Le film est ponctué d’interviews face-caméra et de monologues en voix off. Ainsi, elle fait parler les gens qui n’ont pas accès à la parole publique et se place dans la lignée de Chris Marker (pour Le Joli Mai de 1963, notamment). Et en plus de donner la parole, elle dénonce : les astuces des supérieurs pour augmenter la cadence et les souffrances physiques des ouvriers qui s’ajoutent à celles psychologiques. C’est dans l’analogie entre les ouvriers et les bêtes qu’elle excelle. Si les ouvriers sont vus comme des bêtes – « voilà de la chair fraîche » dit un supérieur à propos d’une nouvelle employée – les animaux, eux, sont vus comme des êtres humains. Tous sont hantés la nuit par ces animaux : dans certains cauchemars, ce sont des hommes qui sont accrochés à la place des cochons ou des vaches. Le poste le plus difficile psychologiquement semble être « en tuerie » où les ouvriers tuent toute la journée des animaux effrayés. Ces témoignages de travailleurs épuisés qui nous font découvrir leur quotidien sont la force du film. Mais celui-ci pèche un peu quand il sort de l’usine.

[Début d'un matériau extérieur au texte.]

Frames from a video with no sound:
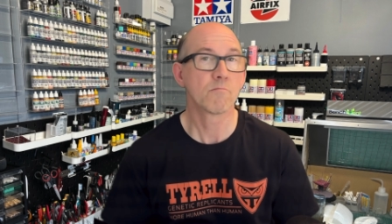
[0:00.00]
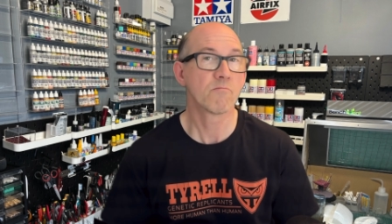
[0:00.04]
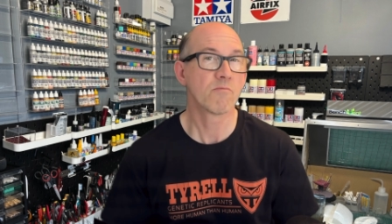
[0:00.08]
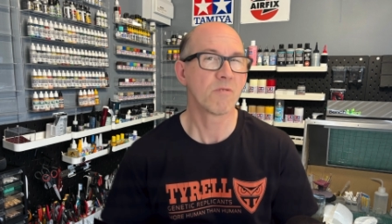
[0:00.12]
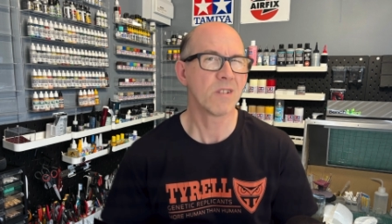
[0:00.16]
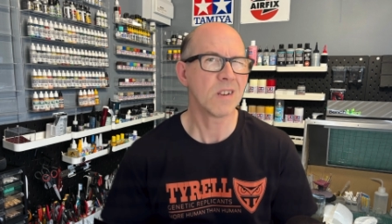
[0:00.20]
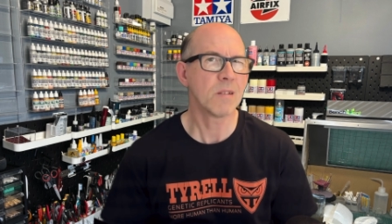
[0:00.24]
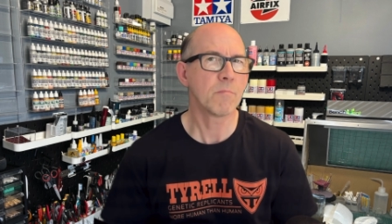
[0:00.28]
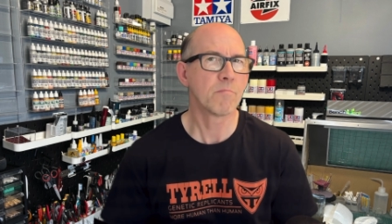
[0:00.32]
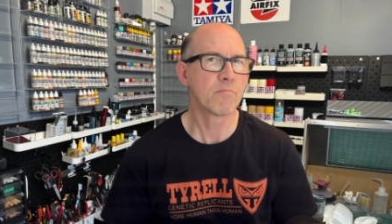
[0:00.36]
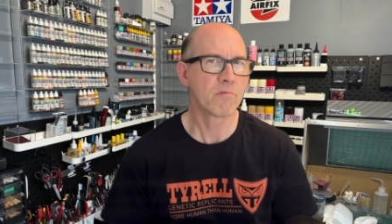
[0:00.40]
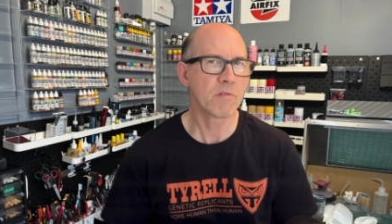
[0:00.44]

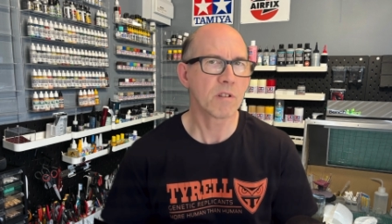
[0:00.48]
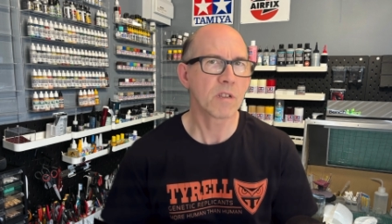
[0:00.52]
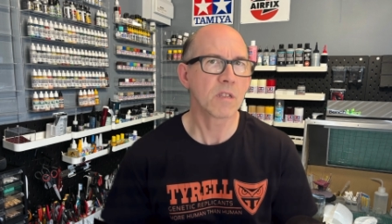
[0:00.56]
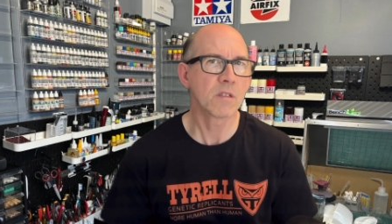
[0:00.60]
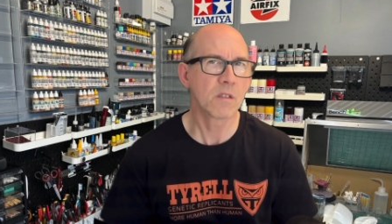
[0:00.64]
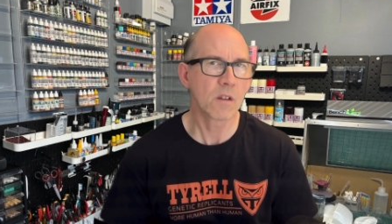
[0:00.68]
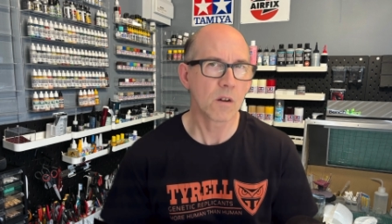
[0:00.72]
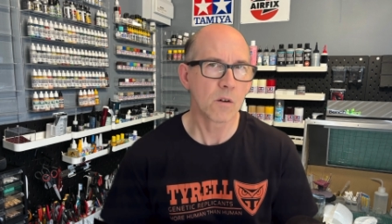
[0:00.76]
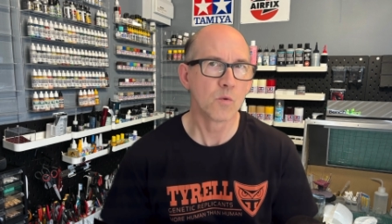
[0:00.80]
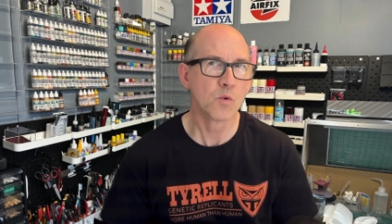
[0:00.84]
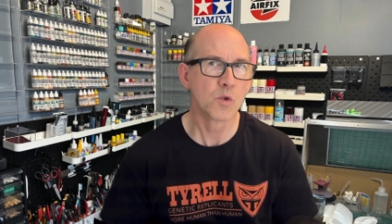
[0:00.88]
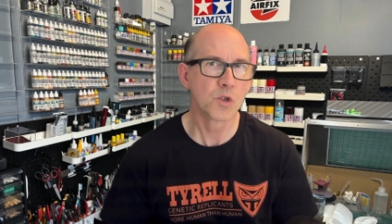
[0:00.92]
really bring
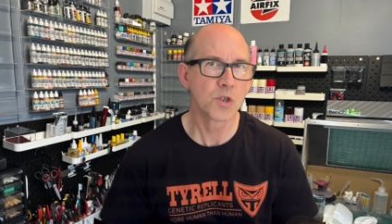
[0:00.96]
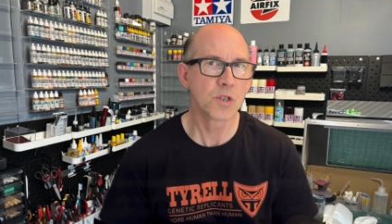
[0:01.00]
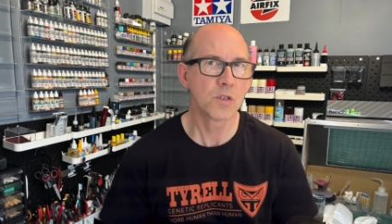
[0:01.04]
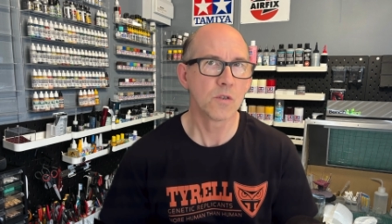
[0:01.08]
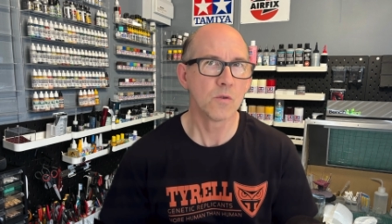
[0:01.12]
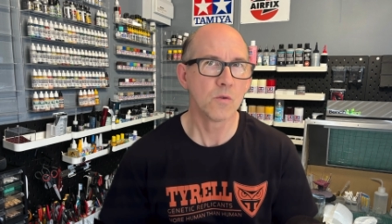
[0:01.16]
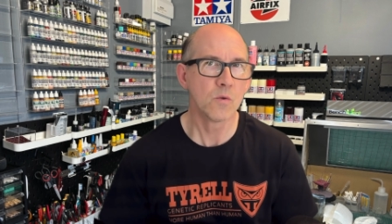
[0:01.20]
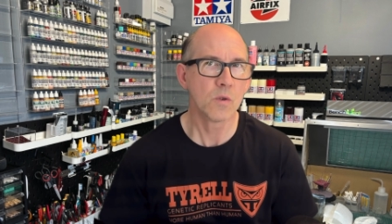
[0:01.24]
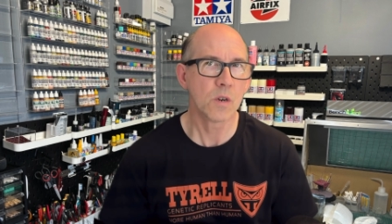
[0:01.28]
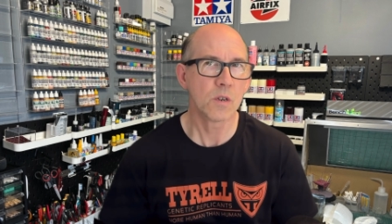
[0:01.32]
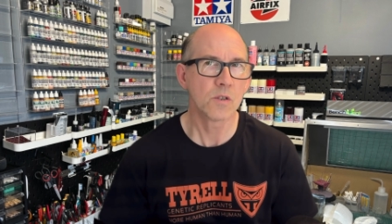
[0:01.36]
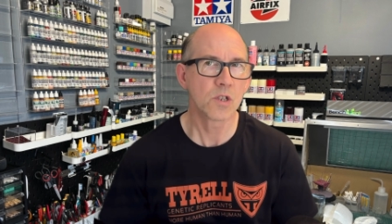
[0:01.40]
those
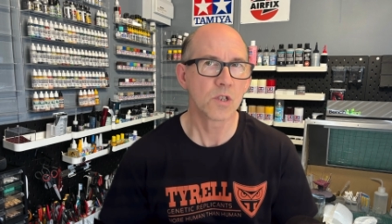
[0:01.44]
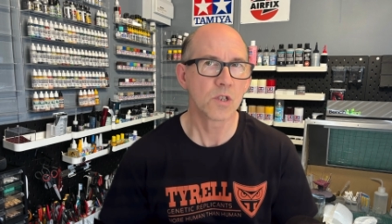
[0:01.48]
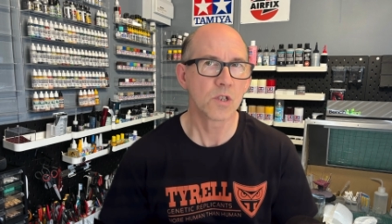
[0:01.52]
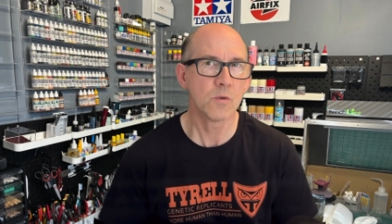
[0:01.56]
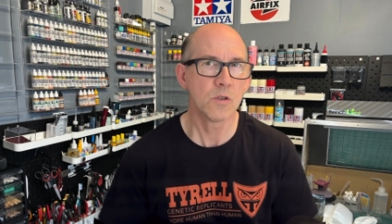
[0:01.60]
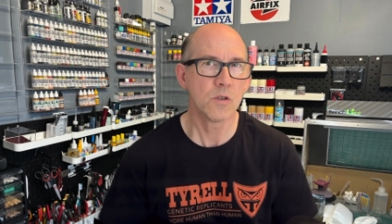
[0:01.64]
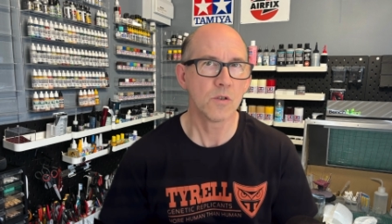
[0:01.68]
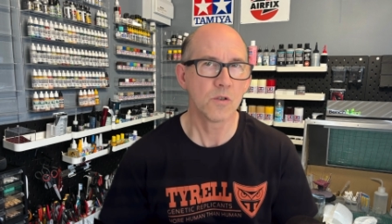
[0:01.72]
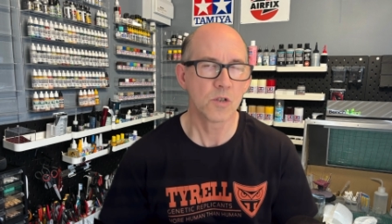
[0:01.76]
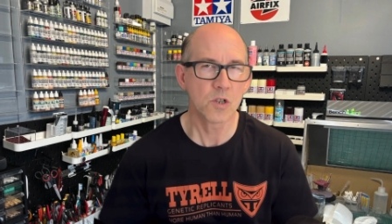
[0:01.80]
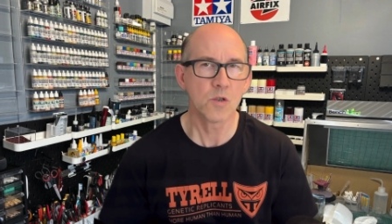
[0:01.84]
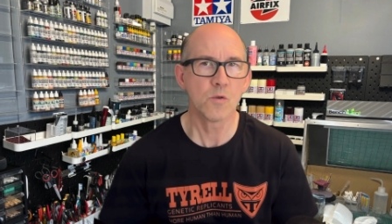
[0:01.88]
to
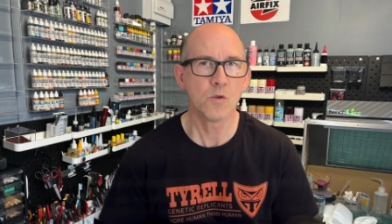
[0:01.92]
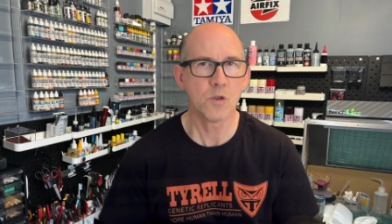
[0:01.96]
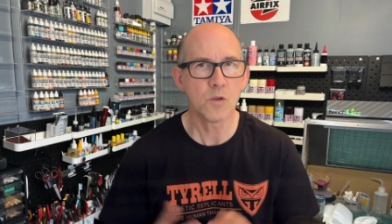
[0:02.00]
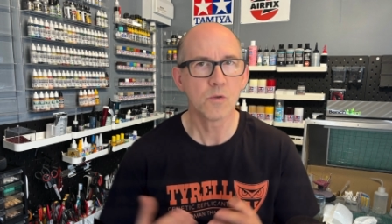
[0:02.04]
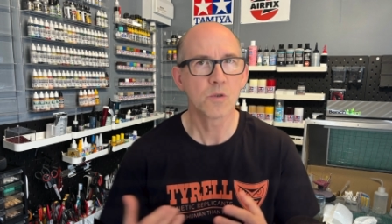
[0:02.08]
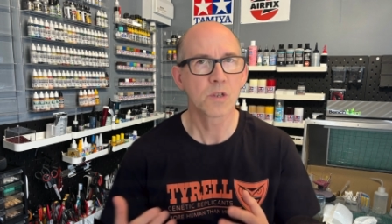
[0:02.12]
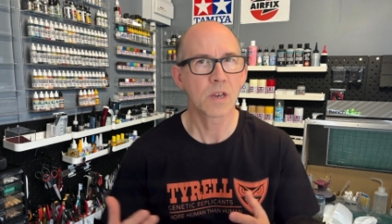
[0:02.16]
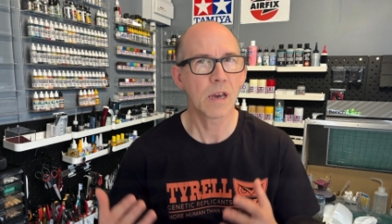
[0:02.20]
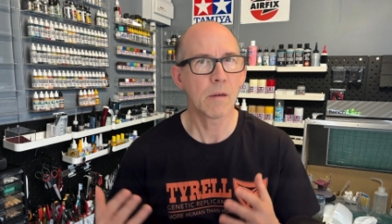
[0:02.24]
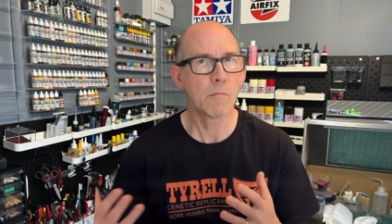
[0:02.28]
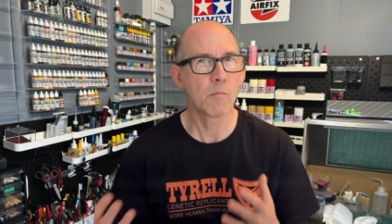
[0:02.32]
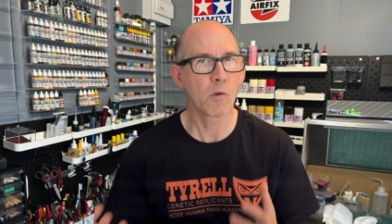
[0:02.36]

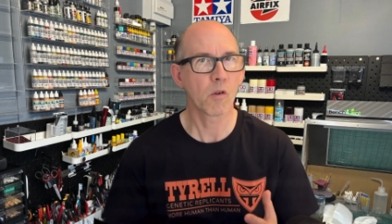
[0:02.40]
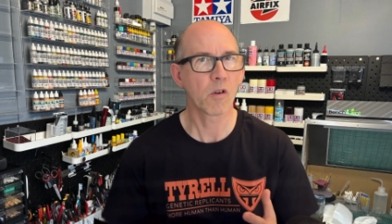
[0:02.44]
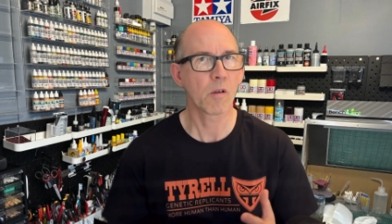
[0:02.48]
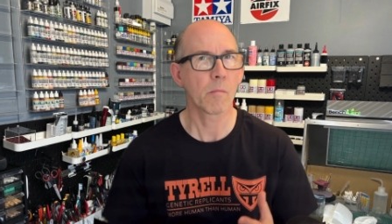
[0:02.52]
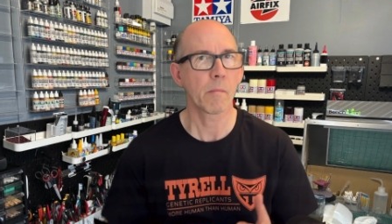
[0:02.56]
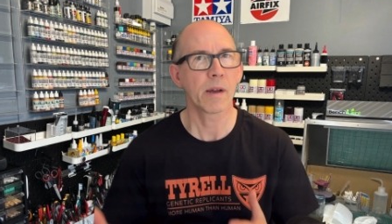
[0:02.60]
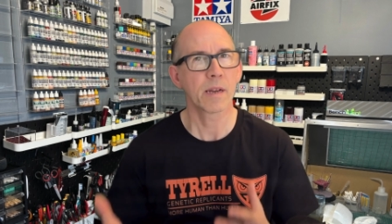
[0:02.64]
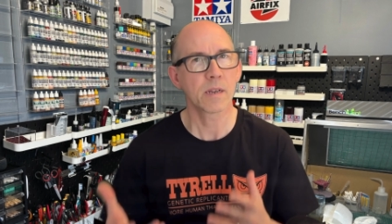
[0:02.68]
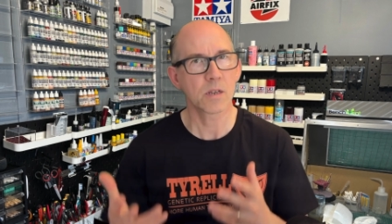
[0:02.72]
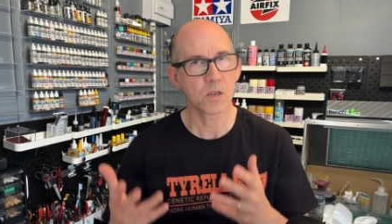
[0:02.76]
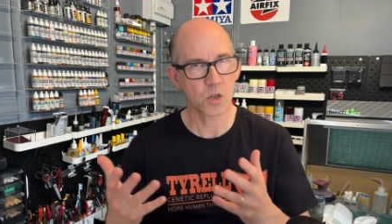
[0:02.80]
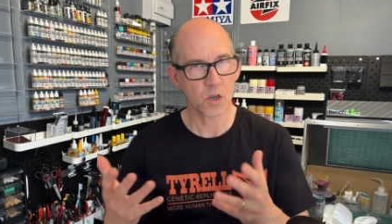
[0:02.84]
UK model
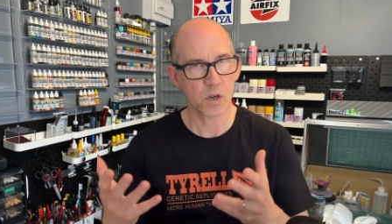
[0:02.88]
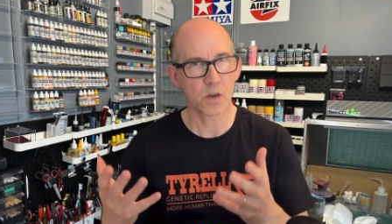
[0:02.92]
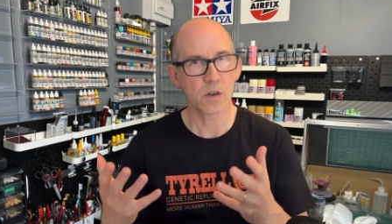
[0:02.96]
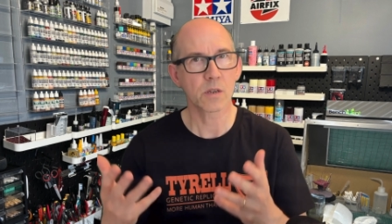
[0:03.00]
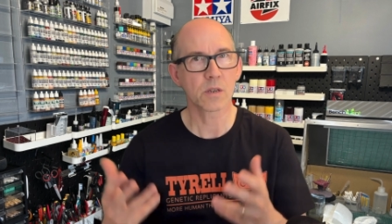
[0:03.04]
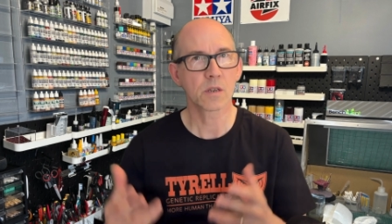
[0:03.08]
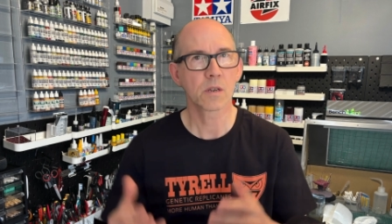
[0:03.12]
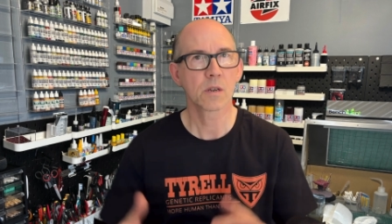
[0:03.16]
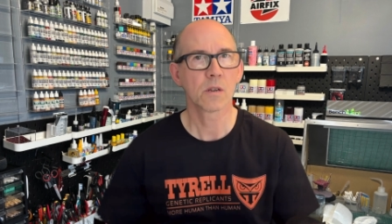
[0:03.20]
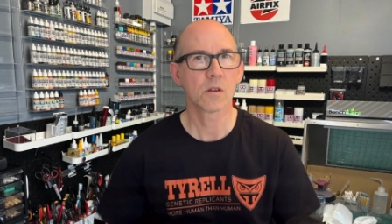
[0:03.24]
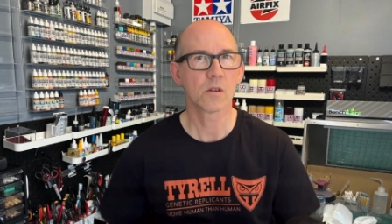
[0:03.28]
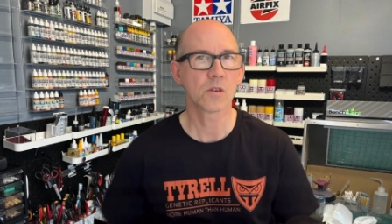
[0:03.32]
makers
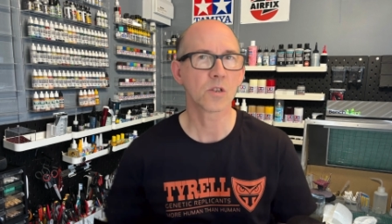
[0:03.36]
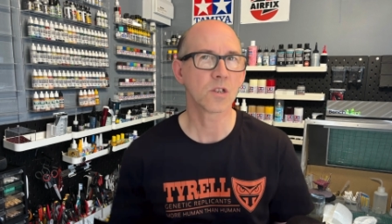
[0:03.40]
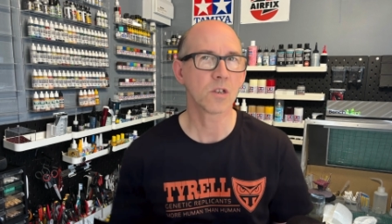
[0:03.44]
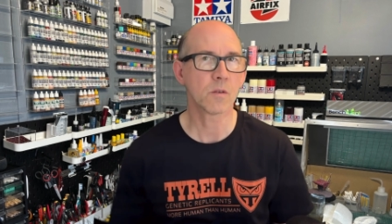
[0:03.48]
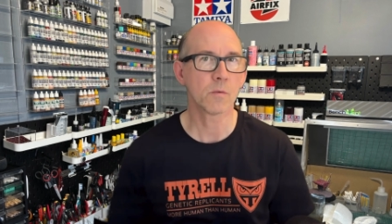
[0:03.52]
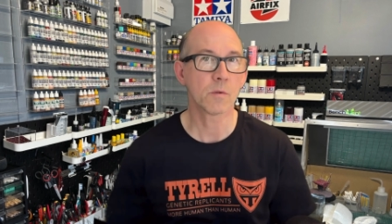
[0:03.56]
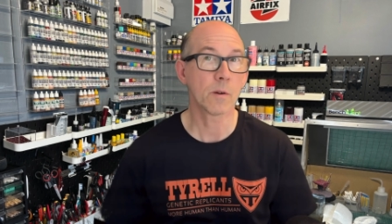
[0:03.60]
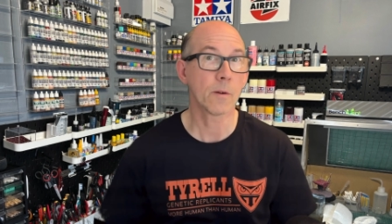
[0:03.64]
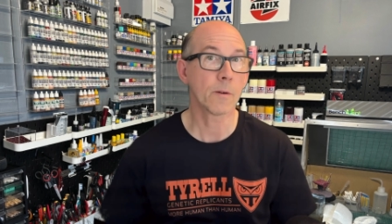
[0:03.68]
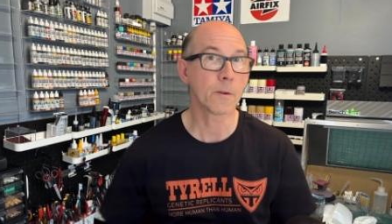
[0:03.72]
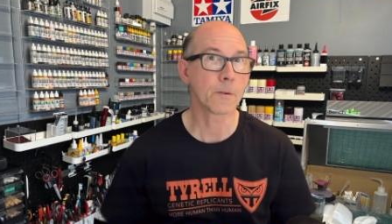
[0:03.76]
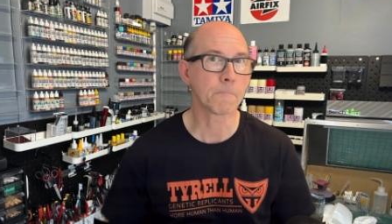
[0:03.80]
like you
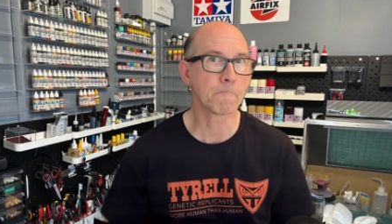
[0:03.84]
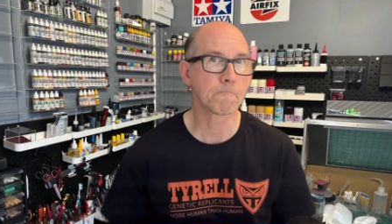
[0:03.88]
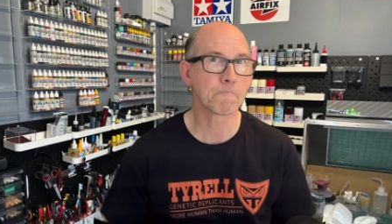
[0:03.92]
and I.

En sept ans, la réalisatrice a eu le temps d’apprendre des choses et de rencontrer des gens. Par conséquent, elle cherche à tout mettre dans son film, qui devient alors une mosaïque confuse dont on sort à certains moments (d’où vient ce couple marié sur la plage ? pourquoi filmer une quinquagénaire lorsqu’on entend la voix d’une femme de 25 ans ?). L’exemple le plus représentatif est l’interview d’un tueur de cochons face-caméra, alors que l’anonymat (des voix-off) était la norme. Cette interview est en réalité le fruit d’un autre projet, filmé plusieurs années auparavant, qu’elle a pu intégrer car l’homme est désormais à la retraite et ne risque pas d’être licencié pour ses propos. Sa générosité et son intégrité transparaissent alors, de même que sa bienveillance lorsqu’elle lui propose de s’assoir.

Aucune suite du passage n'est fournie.